Defining Phenotypes, Predicting Drug Response, and Discovering Genetic Associations in the Electronic Health Record with Applications in Rheumatoid Arthritis
Carroll, Robert James
Electronic Health Records (EHRs) allow for the digital capture of patient information and have proven to be a valuable tool for patient treatment. In this dissertation, I explore reuse of EHR data for clinical and genomic research with a focus on rheumatoid arthritis (RA). RA is a chronic autoimmune disorder that primarily affects joints with swelling, stiffness, and pain, and if left untreated can lead to permanent joint damage.

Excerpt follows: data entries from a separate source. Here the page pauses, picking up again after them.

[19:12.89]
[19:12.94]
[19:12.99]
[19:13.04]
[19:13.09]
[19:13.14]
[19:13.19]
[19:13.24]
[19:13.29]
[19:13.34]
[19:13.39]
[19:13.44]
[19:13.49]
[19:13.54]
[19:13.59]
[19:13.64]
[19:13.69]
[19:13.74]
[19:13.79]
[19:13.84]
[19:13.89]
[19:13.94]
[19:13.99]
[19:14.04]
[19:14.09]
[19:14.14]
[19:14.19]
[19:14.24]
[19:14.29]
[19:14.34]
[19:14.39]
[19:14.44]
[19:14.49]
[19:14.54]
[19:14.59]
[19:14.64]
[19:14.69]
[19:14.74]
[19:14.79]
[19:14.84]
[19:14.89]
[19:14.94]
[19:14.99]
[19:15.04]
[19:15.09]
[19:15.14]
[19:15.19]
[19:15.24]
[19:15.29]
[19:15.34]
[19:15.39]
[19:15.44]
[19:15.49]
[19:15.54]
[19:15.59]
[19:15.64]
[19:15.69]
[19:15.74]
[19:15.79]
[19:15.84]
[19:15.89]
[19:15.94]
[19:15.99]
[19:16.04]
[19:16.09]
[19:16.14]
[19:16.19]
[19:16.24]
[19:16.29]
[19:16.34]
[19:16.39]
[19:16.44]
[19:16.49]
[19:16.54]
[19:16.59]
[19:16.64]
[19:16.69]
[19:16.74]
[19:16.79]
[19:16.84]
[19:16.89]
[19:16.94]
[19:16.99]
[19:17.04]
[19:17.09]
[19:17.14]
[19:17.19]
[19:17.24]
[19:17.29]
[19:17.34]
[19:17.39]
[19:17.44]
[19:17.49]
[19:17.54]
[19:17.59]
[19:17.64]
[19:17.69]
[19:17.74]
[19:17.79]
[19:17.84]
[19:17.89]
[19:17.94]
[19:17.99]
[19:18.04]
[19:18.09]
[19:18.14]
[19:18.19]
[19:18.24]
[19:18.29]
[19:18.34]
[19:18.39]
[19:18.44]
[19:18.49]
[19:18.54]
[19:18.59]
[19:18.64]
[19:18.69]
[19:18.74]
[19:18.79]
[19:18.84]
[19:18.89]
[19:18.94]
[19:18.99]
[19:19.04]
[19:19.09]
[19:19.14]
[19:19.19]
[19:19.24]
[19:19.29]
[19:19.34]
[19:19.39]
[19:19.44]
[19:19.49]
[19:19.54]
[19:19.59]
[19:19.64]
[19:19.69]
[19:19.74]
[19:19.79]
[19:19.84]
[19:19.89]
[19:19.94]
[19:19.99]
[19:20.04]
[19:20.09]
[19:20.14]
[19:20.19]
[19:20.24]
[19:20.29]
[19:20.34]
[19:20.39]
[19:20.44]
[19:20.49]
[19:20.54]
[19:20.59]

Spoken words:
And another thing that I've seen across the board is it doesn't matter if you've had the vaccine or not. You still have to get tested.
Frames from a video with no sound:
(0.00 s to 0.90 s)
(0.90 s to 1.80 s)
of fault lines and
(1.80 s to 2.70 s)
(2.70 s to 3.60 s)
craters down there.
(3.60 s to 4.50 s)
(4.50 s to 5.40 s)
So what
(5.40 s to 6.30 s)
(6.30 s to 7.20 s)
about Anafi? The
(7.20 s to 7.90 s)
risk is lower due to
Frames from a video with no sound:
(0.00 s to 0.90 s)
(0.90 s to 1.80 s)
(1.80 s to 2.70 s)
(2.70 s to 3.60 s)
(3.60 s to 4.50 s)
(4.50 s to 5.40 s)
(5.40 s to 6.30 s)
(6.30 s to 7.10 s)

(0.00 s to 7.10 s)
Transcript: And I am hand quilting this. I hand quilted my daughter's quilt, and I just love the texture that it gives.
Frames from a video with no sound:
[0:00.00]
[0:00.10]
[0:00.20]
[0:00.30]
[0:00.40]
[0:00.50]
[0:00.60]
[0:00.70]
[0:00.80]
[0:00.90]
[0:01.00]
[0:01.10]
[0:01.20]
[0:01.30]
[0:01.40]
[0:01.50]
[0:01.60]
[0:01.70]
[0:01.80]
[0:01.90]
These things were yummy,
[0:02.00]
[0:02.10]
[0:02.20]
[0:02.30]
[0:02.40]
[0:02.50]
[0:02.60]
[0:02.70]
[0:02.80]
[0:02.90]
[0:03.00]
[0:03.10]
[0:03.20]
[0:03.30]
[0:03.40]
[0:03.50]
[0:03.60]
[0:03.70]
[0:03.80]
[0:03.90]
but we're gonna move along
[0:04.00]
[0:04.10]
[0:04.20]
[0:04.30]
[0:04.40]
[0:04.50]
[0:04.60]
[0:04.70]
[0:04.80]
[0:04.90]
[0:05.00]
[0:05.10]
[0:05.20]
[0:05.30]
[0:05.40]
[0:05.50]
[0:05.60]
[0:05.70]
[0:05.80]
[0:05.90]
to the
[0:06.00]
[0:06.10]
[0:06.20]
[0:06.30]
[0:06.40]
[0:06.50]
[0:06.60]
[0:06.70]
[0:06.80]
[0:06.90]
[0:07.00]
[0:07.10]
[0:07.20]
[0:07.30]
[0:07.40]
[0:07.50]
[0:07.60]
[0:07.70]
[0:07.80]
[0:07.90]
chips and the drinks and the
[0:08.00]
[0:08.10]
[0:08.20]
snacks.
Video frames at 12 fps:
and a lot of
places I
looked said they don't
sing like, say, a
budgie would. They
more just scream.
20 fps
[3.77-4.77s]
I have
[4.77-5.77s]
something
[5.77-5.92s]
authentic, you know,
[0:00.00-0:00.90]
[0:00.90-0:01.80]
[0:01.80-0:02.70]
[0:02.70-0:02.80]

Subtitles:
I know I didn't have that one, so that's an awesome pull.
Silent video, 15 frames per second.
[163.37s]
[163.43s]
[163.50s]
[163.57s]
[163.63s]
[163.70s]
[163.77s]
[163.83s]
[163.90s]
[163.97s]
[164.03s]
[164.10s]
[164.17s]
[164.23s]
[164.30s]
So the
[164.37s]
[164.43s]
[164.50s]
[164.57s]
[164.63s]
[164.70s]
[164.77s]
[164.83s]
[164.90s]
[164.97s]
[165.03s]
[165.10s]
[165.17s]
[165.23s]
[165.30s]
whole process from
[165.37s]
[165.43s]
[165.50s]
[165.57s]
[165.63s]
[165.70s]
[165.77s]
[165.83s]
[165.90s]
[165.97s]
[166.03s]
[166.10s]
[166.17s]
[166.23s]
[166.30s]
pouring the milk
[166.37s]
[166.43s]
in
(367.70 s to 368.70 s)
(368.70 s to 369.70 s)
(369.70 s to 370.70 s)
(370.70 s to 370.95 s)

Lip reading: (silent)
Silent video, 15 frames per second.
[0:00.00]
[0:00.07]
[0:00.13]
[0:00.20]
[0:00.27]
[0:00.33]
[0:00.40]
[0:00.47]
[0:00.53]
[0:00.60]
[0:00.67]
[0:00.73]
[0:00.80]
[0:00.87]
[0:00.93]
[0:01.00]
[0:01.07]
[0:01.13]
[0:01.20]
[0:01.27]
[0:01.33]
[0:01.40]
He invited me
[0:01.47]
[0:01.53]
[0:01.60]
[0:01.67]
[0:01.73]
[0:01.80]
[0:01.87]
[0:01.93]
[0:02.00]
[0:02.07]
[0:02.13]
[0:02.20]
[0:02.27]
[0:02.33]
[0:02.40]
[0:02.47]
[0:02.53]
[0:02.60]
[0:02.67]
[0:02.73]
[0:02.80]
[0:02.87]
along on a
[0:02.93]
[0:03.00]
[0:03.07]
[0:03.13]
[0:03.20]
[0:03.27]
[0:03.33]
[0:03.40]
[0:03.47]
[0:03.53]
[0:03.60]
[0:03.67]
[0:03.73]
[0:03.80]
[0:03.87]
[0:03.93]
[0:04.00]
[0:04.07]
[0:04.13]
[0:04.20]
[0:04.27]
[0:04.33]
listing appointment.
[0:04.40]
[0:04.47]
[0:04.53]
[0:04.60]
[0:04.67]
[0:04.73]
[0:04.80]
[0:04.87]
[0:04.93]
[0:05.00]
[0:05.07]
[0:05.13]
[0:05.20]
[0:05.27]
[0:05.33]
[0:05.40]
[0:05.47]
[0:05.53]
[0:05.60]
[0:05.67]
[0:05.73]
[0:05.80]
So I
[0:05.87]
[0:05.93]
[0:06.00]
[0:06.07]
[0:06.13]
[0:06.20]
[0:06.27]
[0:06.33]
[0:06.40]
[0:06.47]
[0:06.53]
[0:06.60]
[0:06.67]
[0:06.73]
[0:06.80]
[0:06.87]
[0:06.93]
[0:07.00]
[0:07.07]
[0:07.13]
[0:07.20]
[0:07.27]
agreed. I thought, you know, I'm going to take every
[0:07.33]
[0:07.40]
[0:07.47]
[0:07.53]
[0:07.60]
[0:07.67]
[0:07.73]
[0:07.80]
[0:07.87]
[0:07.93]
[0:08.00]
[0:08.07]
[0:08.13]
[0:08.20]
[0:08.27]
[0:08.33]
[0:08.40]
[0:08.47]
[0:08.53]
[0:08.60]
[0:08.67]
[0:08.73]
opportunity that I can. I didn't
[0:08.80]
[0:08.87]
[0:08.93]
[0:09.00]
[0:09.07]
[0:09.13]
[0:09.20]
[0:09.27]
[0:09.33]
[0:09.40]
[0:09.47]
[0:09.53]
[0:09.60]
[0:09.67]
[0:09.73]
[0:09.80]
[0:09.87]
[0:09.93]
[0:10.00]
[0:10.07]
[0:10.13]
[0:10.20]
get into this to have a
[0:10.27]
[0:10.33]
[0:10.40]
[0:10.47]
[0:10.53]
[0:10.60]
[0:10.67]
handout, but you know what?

Phenome wide association studies (PheWAS) leverage the breadth of codified diagnostic information about patients in the EHR to find disease associations. A package for the R statistical language is presented here that includes the tools needed to perform EHR-based or observational trial PheWAS, from ICD-9 code translation to association testing and meta-analysis. It includes a versatile plotting system for phenotype related information following the Manhattan plot paradigm. This methodology is applied in conjunction with genetic risk scores (GRS) to assess pleiotropy and shared genetic risk among phenotypes. Investigations of 99 known risk variants for RA and three formulations of GRS show that the GRS is more specific to RA than the individual single nucleotide polymorphisms, but the GRSs had clinically interesting associations with hypothyroidism. Presented next is the development of an algorithm to retrospectively identify drug response to etanercept in the EHR. Using chart reviews and a variety of input data including billing codes, processed free text, and medication entries, a support vector machine and random forest classifier were created that can discriminate between drug responders and non-responders with an area under the receiver operating characteristic curve of 0.939 and 0.923, respectively. The drug response algorithm was applied to create a case control cohort. Using these records, the final study identifies phenotypes associated with etanercept response, including fibromyalgia and several axial skeleton disease phenotypes: intervertebral disc disorders, degeneration of intervertebral disc, and spinal stenosis. Taken together, these studies demonstrate that EHR data can be an important tool for clinical and genomic research, and offer particular promise for the study of RA.